In her talk, Wilson will suggest a multi-pronged approach to protect all health. “There are a lot of things we need to do beyond just decreasing the use of antibiotics,” she says. “We need to engage the global community in a one health approach and work to reduce the need for antibiotics.”
An unlikely path to global health
Wilson’s career began with an undergraduate degree in French, English and philosophy in an era when women were expected to teach, not become doctors. She did teach French and English for three years, nearly finished her master’s in English literature, prepared to go for a Ph.D. – “and realized it was nuts. What I really wanted to do was go to med school.”
Her medical career began with a cold call to the UW-Madison medical school from the teacher’s lounge where she was teaching to ask if she could talk with someone about applying. From M.D. to internal medicine residency and infectious disease fellowship at Beth Israel in Boston to more than 20 years as chief of infectious diseases at the Harvard-affiliated Mount Auburn Hospital, her interest expanded from clinical to global medicine. She lectured in Harvard’s Center for Health and the Global Environment course and found colleagues interested in looking at big issues that affect global health, including climate, marine biology and vector-borne infections.
During her Harvard infectious disease fellowship she spent some months in Haiti working at the Albert Schweitzer Hospital.
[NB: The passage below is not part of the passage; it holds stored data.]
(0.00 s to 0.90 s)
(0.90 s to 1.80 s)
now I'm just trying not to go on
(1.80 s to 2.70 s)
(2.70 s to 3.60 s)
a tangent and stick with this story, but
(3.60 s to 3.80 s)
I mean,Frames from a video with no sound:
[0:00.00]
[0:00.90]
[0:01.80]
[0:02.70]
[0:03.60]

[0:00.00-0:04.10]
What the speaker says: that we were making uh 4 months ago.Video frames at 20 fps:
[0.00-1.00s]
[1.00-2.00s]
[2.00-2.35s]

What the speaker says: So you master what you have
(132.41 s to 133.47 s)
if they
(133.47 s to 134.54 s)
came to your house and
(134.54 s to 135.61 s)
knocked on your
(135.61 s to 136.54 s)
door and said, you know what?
It was apparent that the socioeconomic, environmental and other factors were vital to health. Clinical work sparked Wilson’s interest in antibiotics and antibiotic resistance. “It was very clear that growing antibiotic resistance affected decisions on a daily basis, as it still does,” she says.
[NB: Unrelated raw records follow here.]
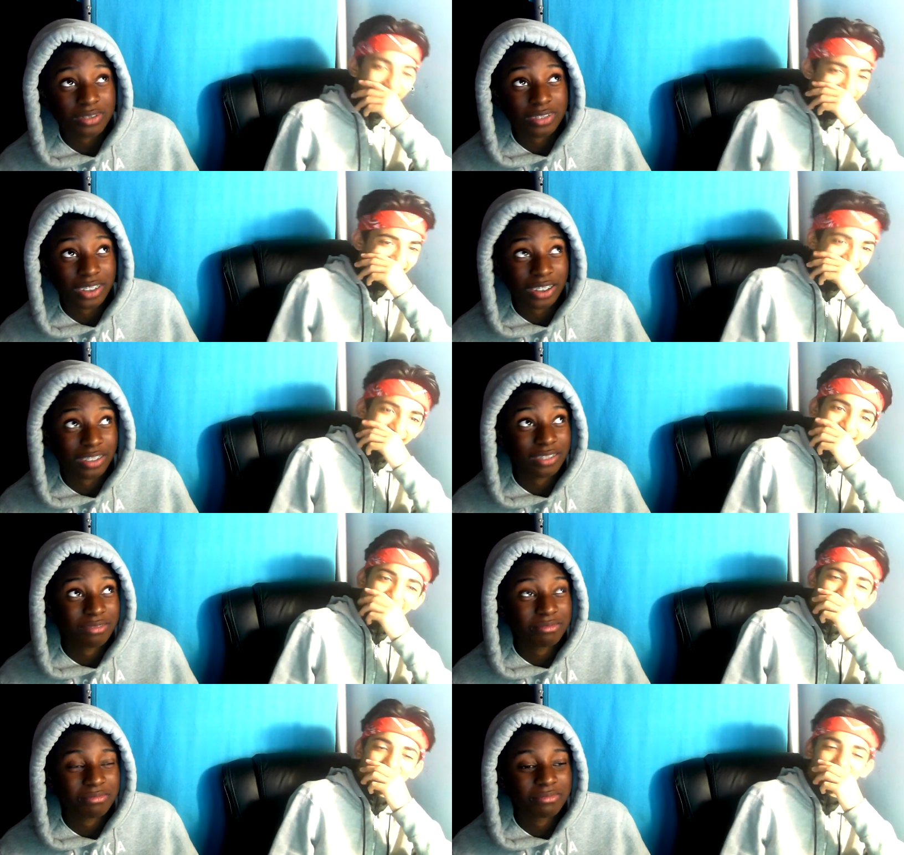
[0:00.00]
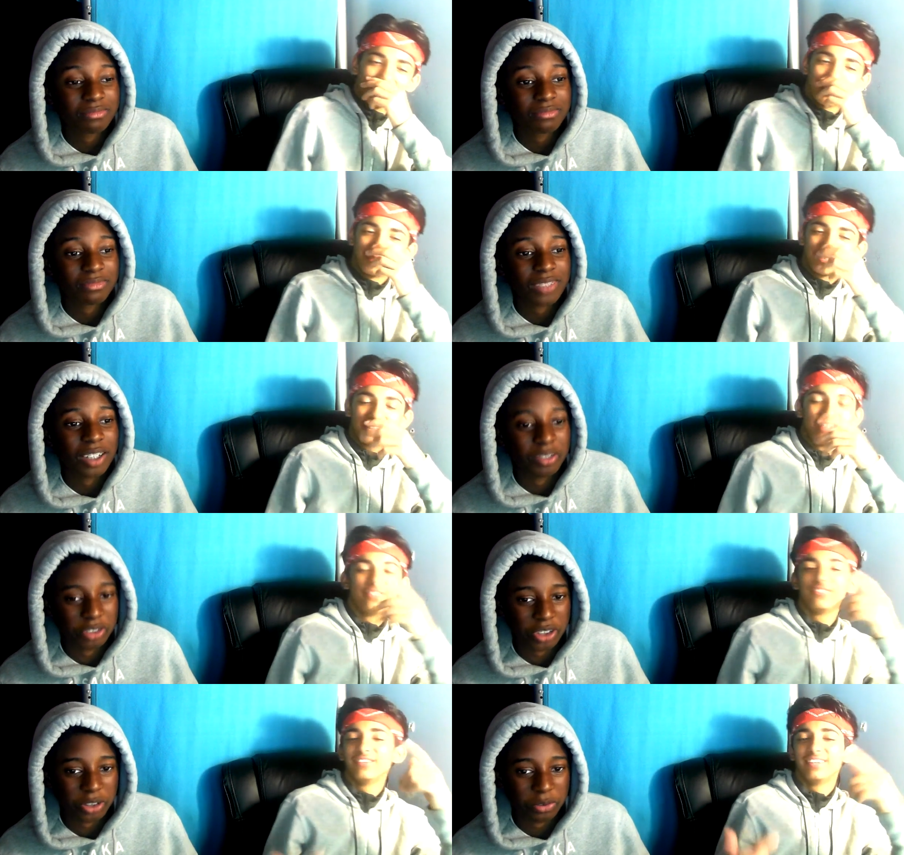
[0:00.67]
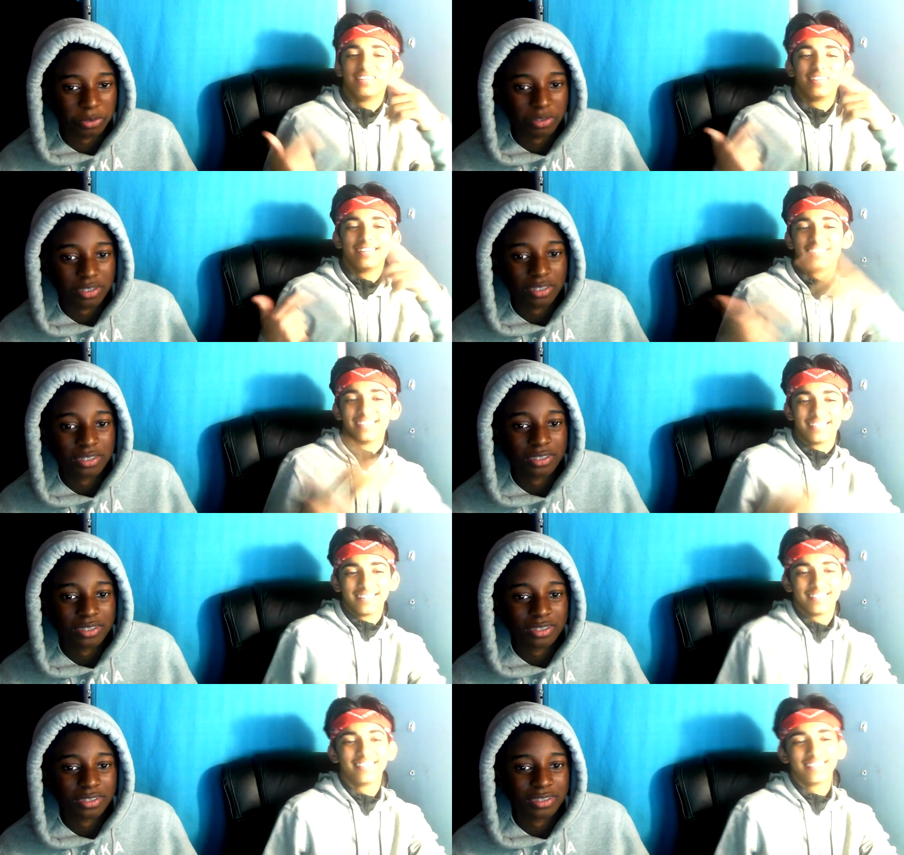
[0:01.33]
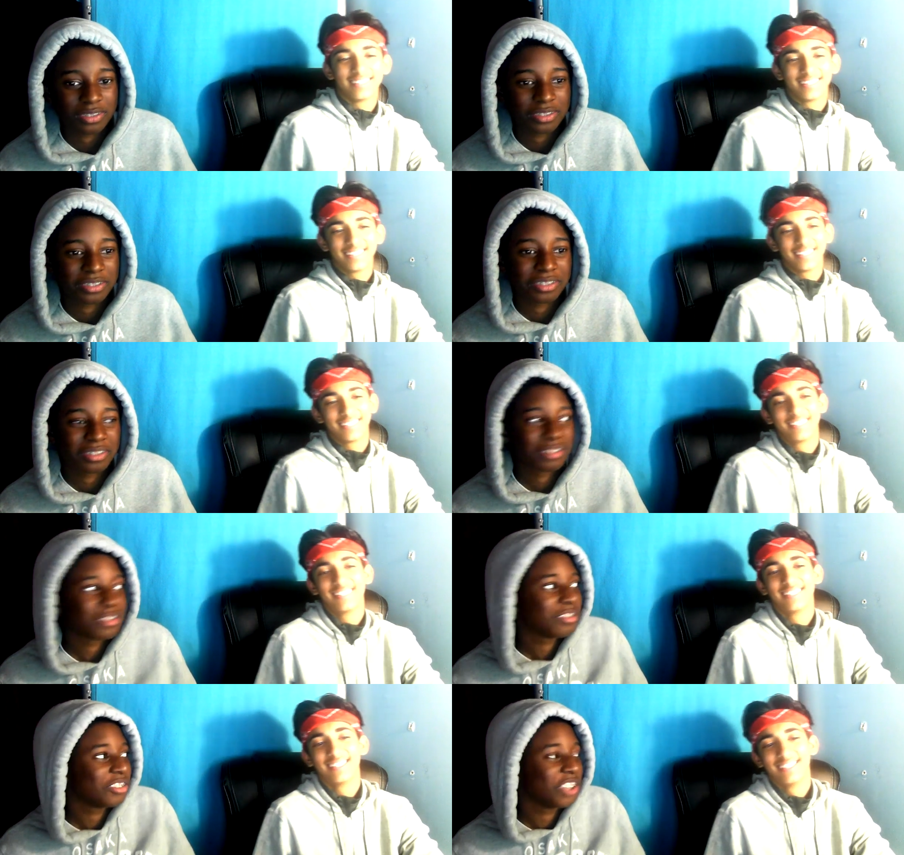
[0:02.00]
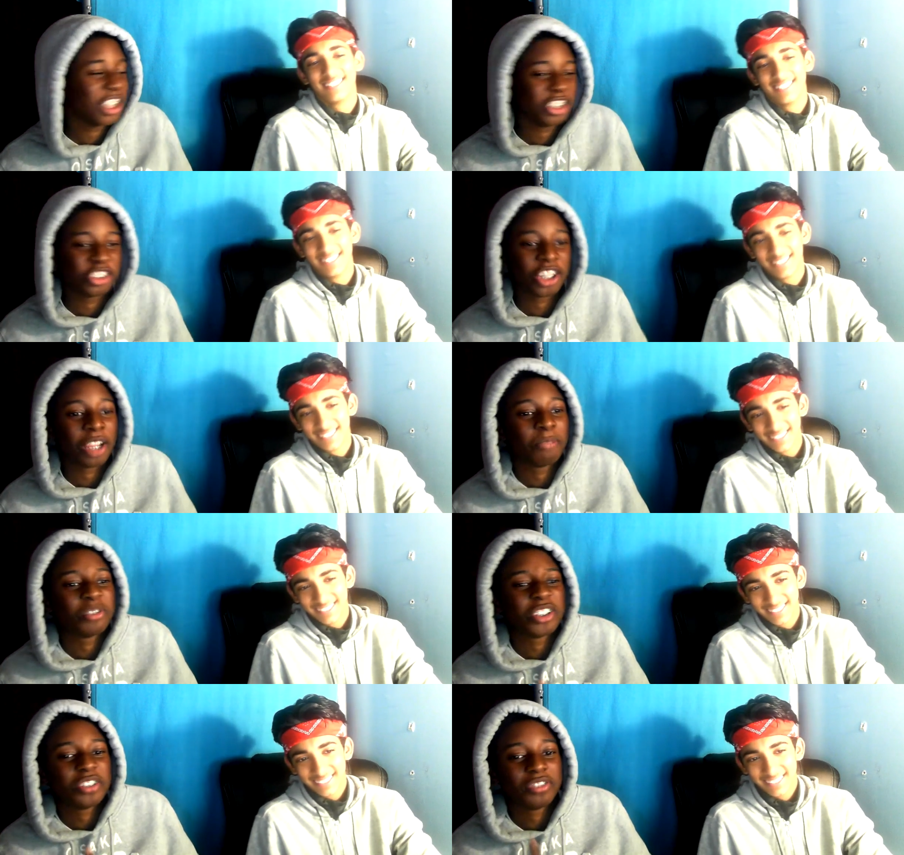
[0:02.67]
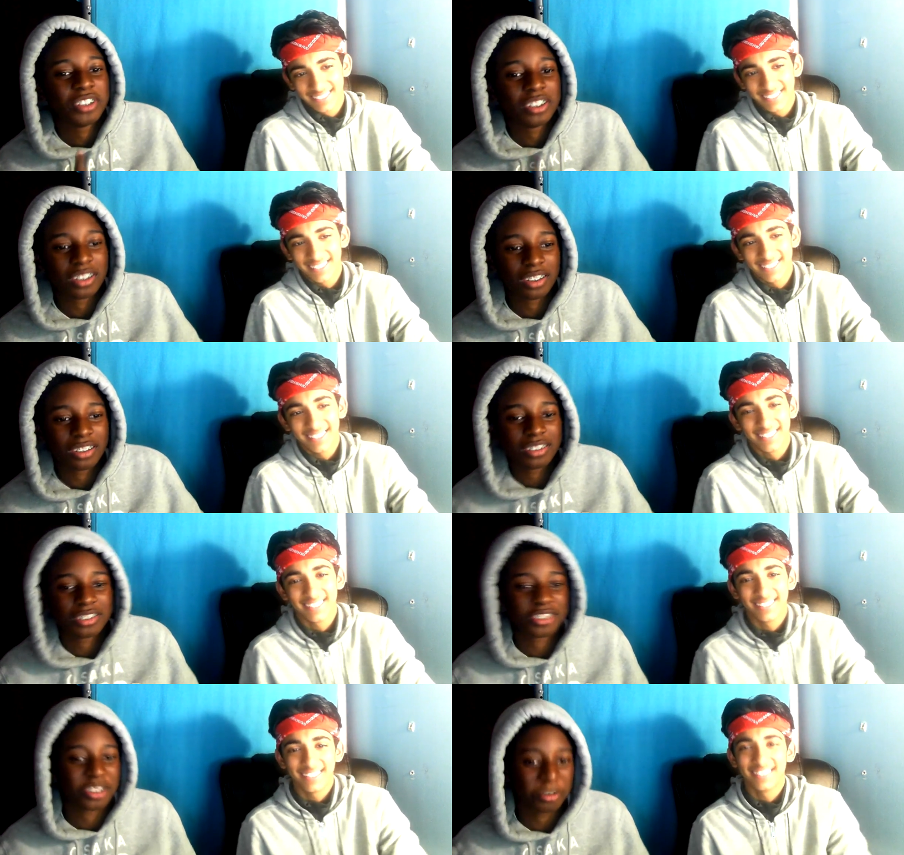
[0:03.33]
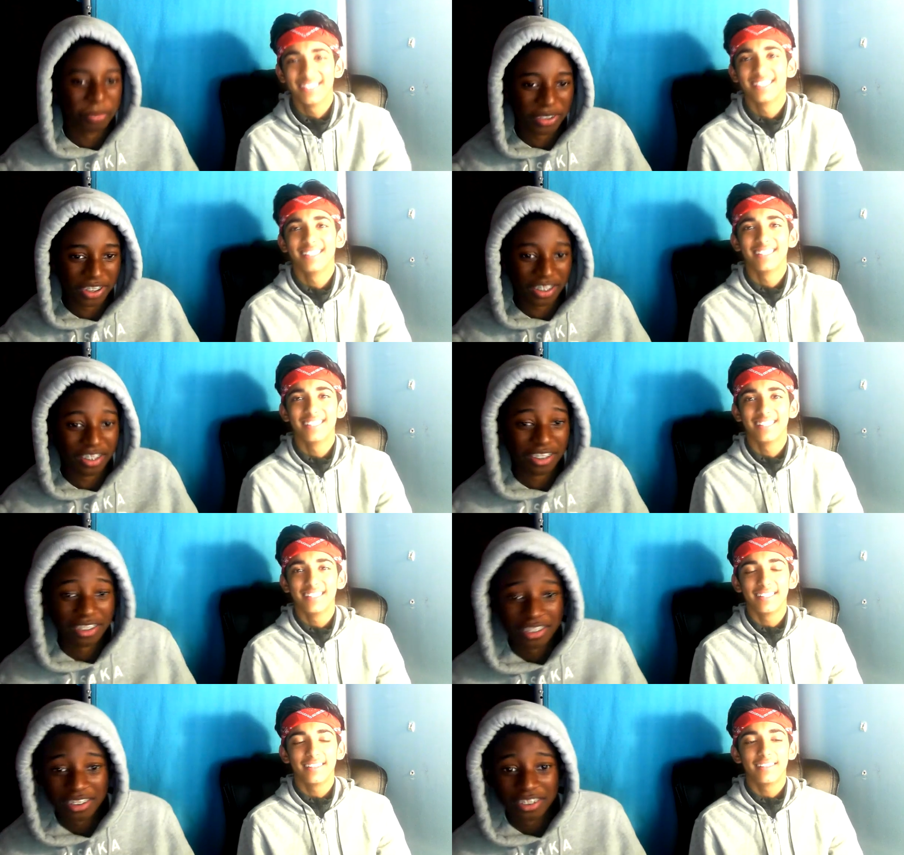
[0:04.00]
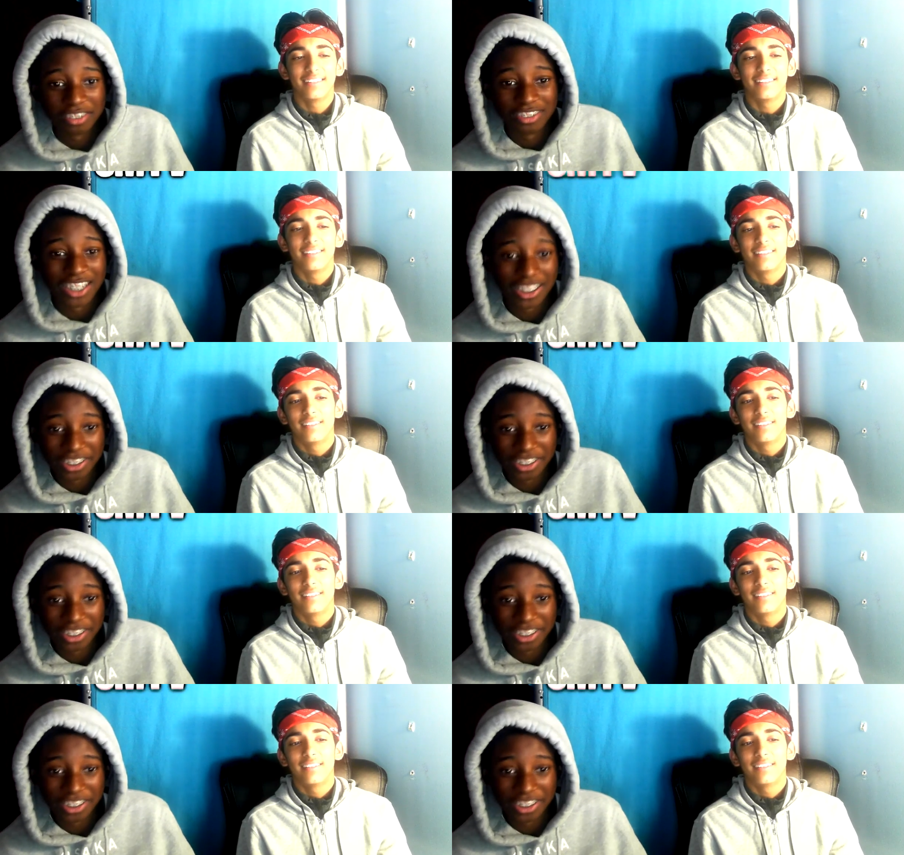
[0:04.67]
Speaker 1: J M T V. Channel. Yeah, J M T V, innit? It's gonna be there, right there.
Wilson also has been deeply involved in international work with infectious disease and antibiotics. As a member of the Pew National Commission on Industrial Farm Animal Production, she visited massive farm operations a decade ago and learned how broadly antibiotics are used in animal-production facilities in the U.S. “I don’t think most people are aware that more antibiotics go into food animals in the U.S. than into people,” she says. “They’re also used in aquaculture, used to treat honeybees, fruit trees and other plants … In many instances, they’re the same antibiotics we give to humans. We need much more integrated communication across sectors.”
As a special advisor to the GeoSentinel Surveillance Network, Wilson continues to explore how disease differs by location and how travel affects the spread of pathogens and antibiotic resistance. She’s served on the Advisory Committee on Immunization Practices of the U.S. Centers for Disease Control and Prevention and on the Academic Advisory Committee for the National Institute of Public Health in Mexico.
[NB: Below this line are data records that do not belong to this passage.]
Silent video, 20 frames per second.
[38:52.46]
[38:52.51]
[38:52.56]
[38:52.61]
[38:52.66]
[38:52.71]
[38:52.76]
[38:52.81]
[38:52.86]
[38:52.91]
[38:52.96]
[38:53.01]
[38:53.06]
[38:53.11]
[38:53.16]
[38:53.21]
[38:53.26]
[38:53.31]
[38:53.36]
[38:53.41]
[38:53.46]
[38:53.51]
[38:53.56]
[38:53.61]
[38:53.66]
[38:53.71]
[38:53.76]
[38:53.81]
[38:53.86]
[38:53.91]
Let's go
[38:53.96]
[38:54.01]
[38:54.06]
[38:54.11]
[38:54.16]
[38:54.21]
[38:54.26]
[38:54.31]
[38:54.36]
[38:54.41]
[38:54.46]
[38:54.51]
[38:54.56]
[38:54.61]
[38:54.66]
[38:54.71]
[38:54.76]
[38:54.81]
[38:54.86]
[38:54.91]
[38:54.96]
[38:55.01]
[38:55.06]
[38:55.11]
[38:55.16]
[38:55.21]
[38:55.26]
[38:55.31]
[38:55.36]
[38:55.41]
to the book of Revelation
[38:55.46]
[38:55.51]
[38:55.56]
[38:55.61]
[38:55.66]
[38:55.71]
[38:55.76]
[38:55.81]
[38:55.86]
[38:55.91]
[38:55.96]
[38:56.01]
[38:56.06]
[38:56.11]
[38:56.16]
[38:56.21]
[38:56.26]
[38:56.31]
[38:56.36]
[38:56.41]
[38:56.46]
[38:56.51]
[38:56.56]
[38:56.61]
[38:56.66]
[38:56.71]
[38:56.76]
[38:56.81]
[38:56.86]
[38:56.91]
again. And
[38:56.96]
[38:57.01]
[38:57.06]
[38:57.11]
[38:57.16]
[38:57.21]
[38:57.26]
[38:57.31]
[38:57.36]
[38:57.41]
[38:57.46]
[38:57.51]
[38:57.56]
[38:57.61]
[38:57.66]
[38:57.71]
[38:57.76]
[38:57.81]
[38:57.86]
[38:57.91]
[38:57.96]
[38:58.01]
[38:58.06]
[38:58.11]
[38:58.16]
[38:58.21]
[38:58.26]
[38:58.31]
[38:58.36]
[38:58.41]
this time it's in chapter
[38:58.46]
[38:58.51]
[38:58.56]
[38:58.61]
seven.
Wilson has worked and lectured in many countries including Bangladesh, Brazil, Italy and China and also wrote “A World Guide to Infections: Diseases, Distribution, Diagnosis.” She is also a member of the Board of Visitors for the UW-Madison Global Health Institute.
The UW-Madison Global Health Institute encourages collaboration across disciplines and supports research, education and outreach to improve the health of humans, animals and the planet. GHI is guided by a global health ethic that looks to improve health today while ensuring that resources are available to provide health for all tomorrow.